Shusterman calls on state Senate to pass equal pay
Rep. Melissa Shusterman March 24, 2026 | 2:30 PM
HARRISBURG, March 24 – State Rep. Melissa Shusterman, D-Chester, along with fellow legislators and stakeholders, held a news conference in the state Capitol today urging the state Senate to pass legislation (H.B. 630, which would update and strengthen Pennsylvania’s equal pay law.
According to the U.S. Labor Department, in 2025, women in Pennsylvania were paid an average of 82.4% of what men were paid. This trails behind the national average and three out of six of Pennsylvania’s neighboring states.
The pay gap leads to less income for women to support their families. It also means women experience higher rates of poverty, lower financial earnings over a lifetime, and less money saved for retirement than their male colleagues. If Pennsylvania’s women were given equal pay for equal work, it is projected that the number of working women and single mothers living in poverty in the Commonwealth could be reduced by nearly 40%.
“Creating equal pay means increasing economic gains in the Commonwealth,” said Shusterman. “That is a commonsense win for everyone, but most importantly for women and their families. When you get paid less, that means less money for household expenses, retirement, or children’s clothing and food.”

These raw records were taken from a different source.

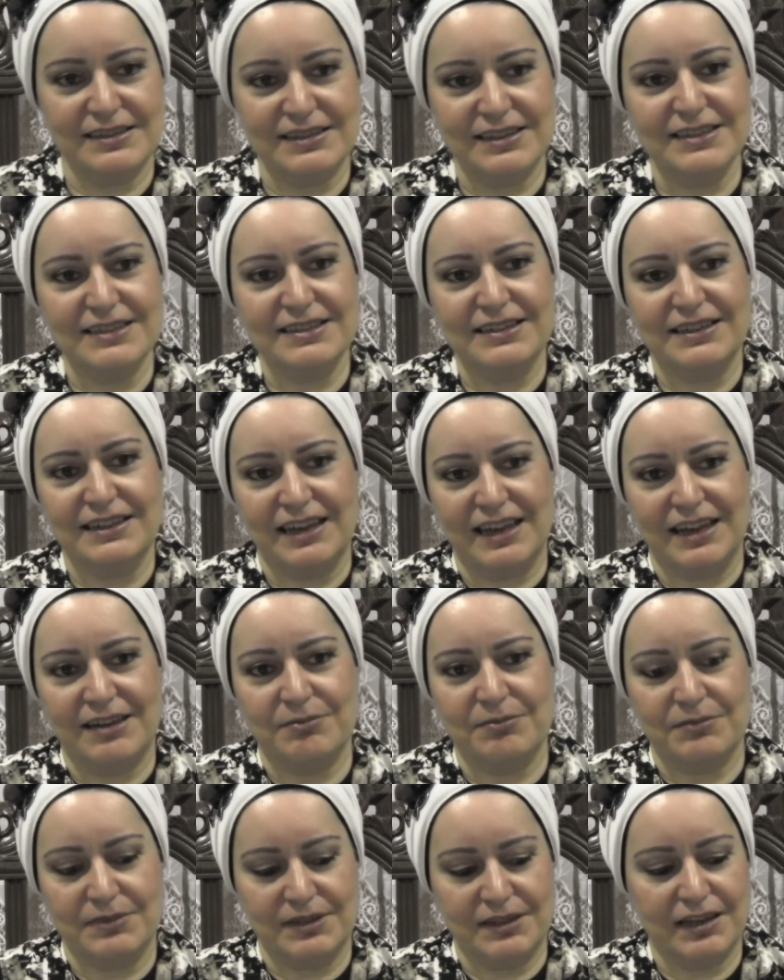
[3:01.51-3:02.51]
this
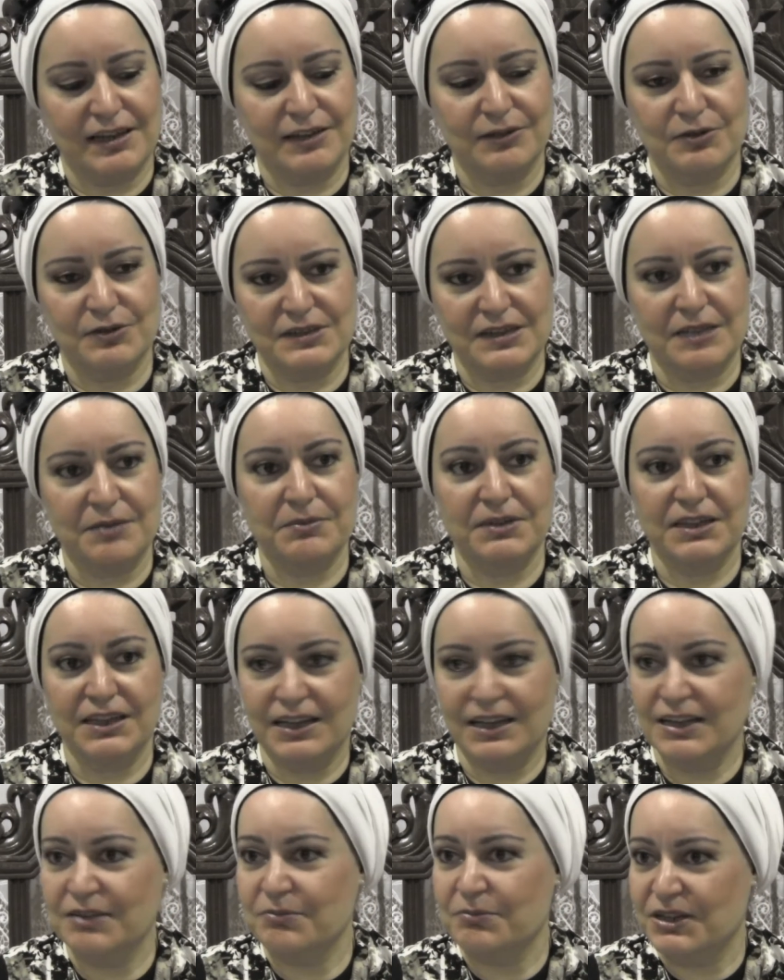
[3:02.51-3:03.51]
name tell you something
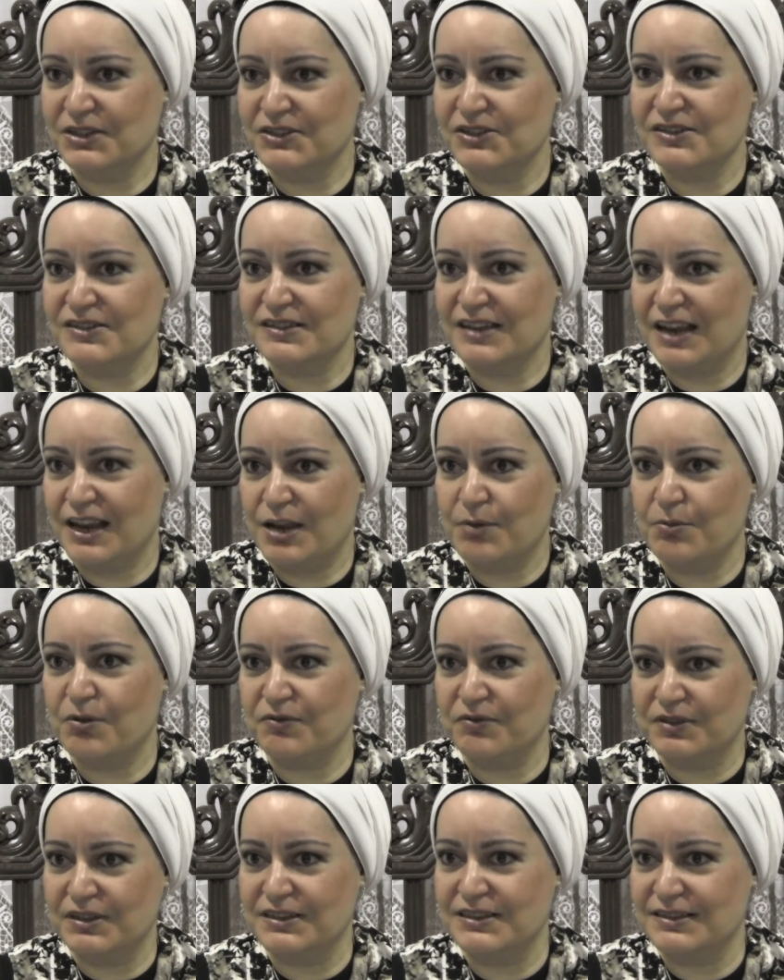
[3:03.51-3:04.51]
and he mentions the name
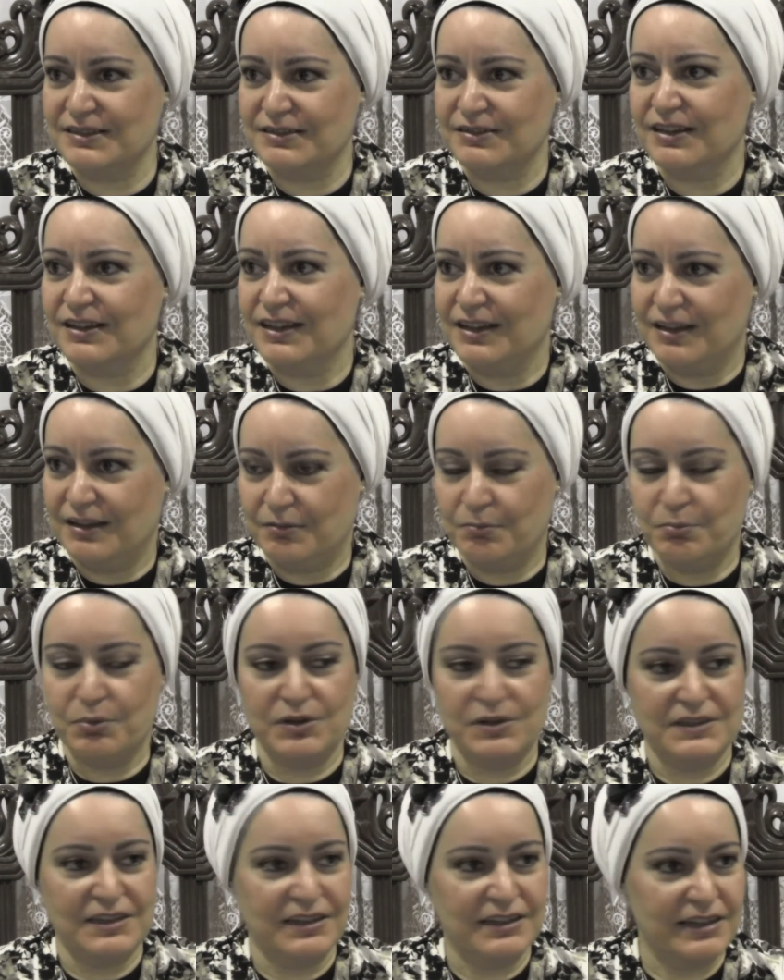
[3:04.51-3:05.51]
of this
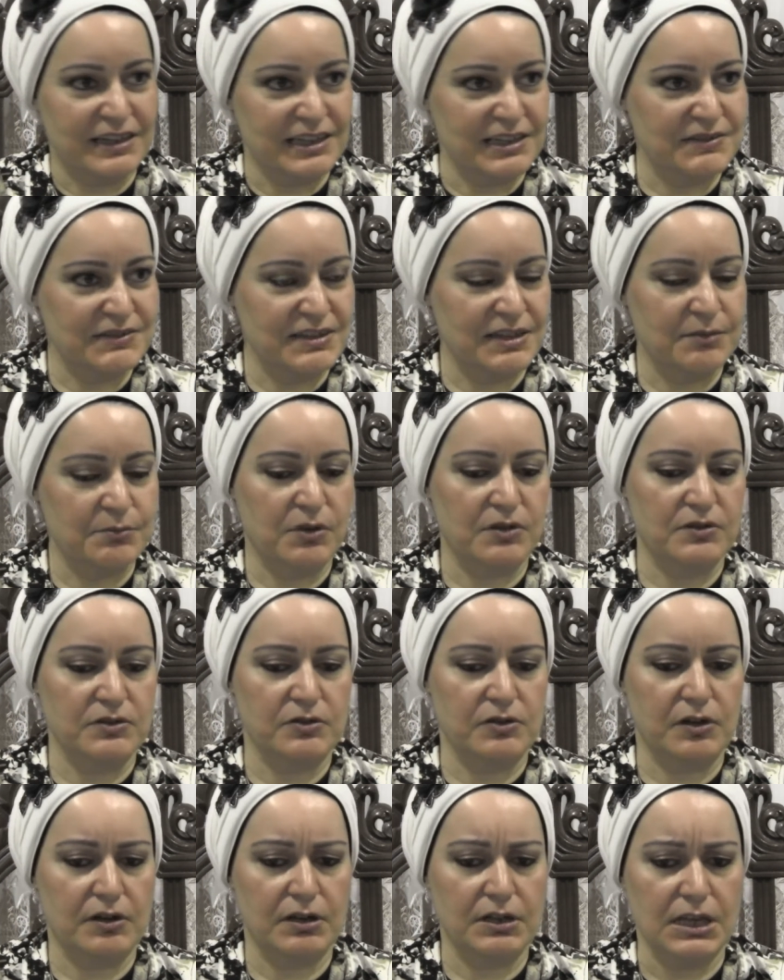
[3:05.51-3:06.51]
person that lives in
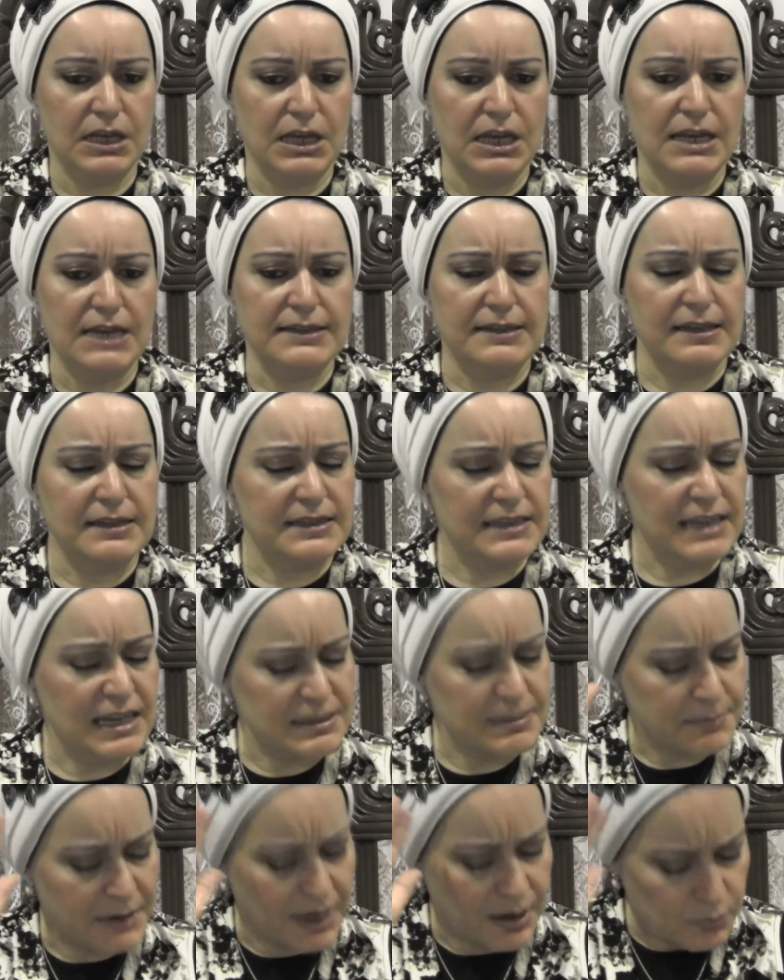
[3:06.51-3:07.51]
Montreal. He says,
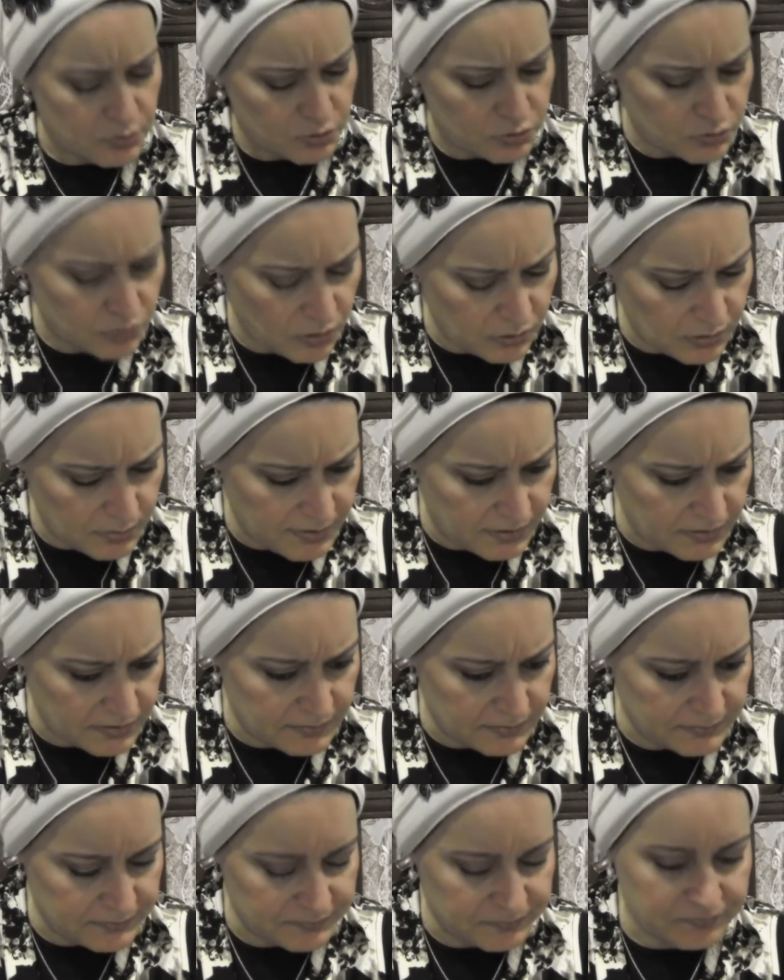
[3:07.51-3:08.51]
yes, but I want to talk about
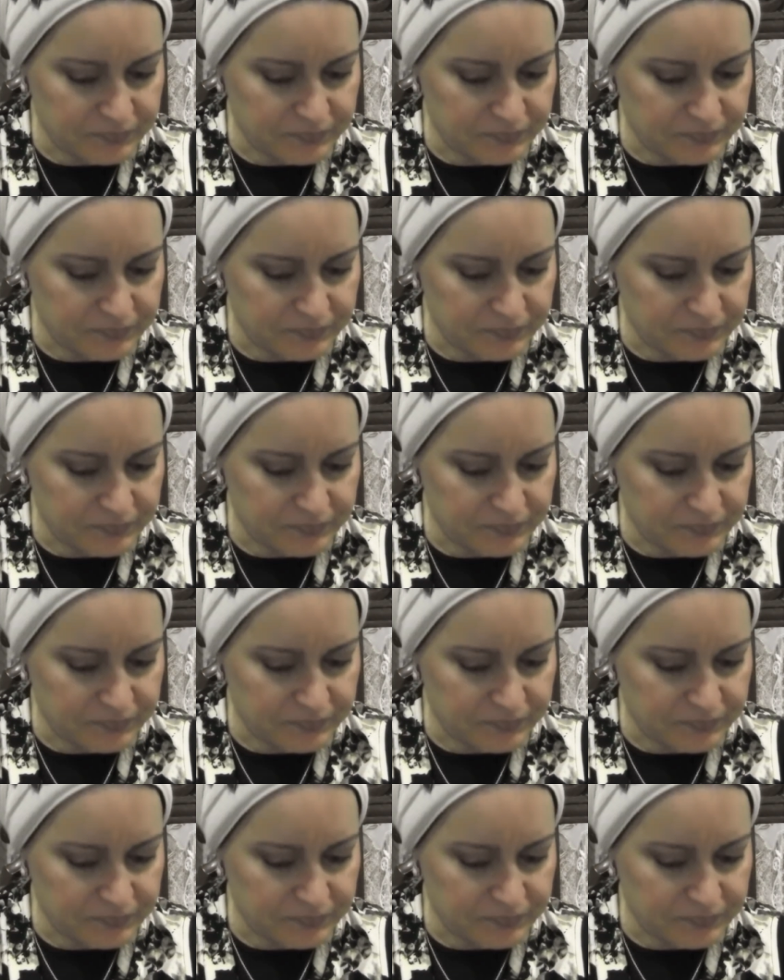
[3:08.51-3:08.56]
him.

"I’ve made fair and equitable pay my number one issue in the legislature. I’ve been fighting alongside my colleagues in SEIU and my colleagues in the legislature to raise the minimum wage and make wages fair and transparent,” state Rep. Roni Green, D-Phila., said. “To Senate Majority Leader Pittman: I implore you to commit to equal pay for equal work, I implore you to help us raise the minimum wage, and I implore you to give Pennsylvania’s working families the resources they need. We’re doing the work in the House – we need the Senate to do their job."

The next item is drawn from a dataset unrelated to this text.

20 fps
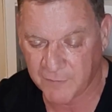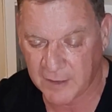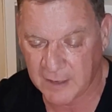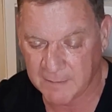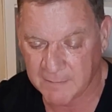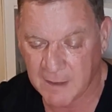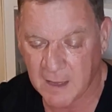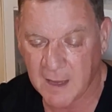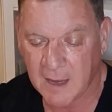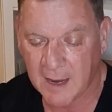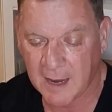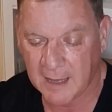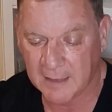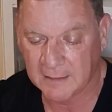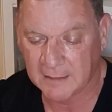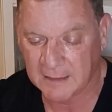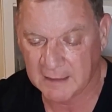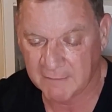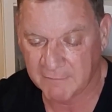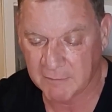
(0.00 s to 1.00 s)
feet
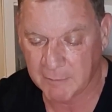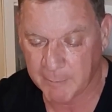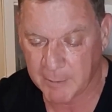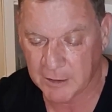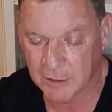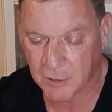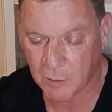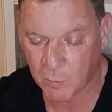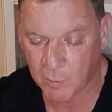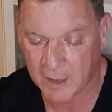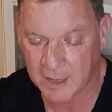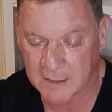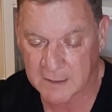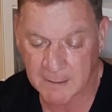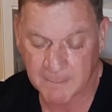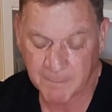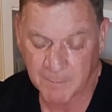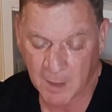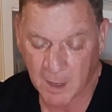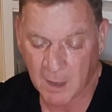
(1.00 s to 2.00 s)
and leave them in their ways.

“The wage gap is real, and it’s well past time we did something about it,” O’Mara said. “I was raised by a single mom, and I know how much this bill will lift families, children, and working Pennsylvanians. This needs to happen in 2026.”
“The first Equal Pay Day was recognized in 1996 – that was 30 years ago! Thirty years is too long to wait for pay equity,” Speaker of the House Joanna McClinton said. “Yet here we are in 2026, still waiting on Senate Republican leaders to act, so our sisters, daughters, and nieces can receive the paycheck they have earned.”
To combat the pay gap, Shusterman introduced H.B. 630. The legislation would prohibit employers from paying workers less because of their gender, race, or ethnicity and protect employees from retaliation in any wage discrimination matters. Additionally, the bill would curtail the practice by prospective employers of using salary history in pay-setting decisions for new employment, as this has been shown to negatively affect pay as workers move from job to job.
The bill passed the House on May 5, 2025. Since then, the bill has been referred to the Senate Labor and Industry Committee, where it currently sits without a scheduled vote at this time.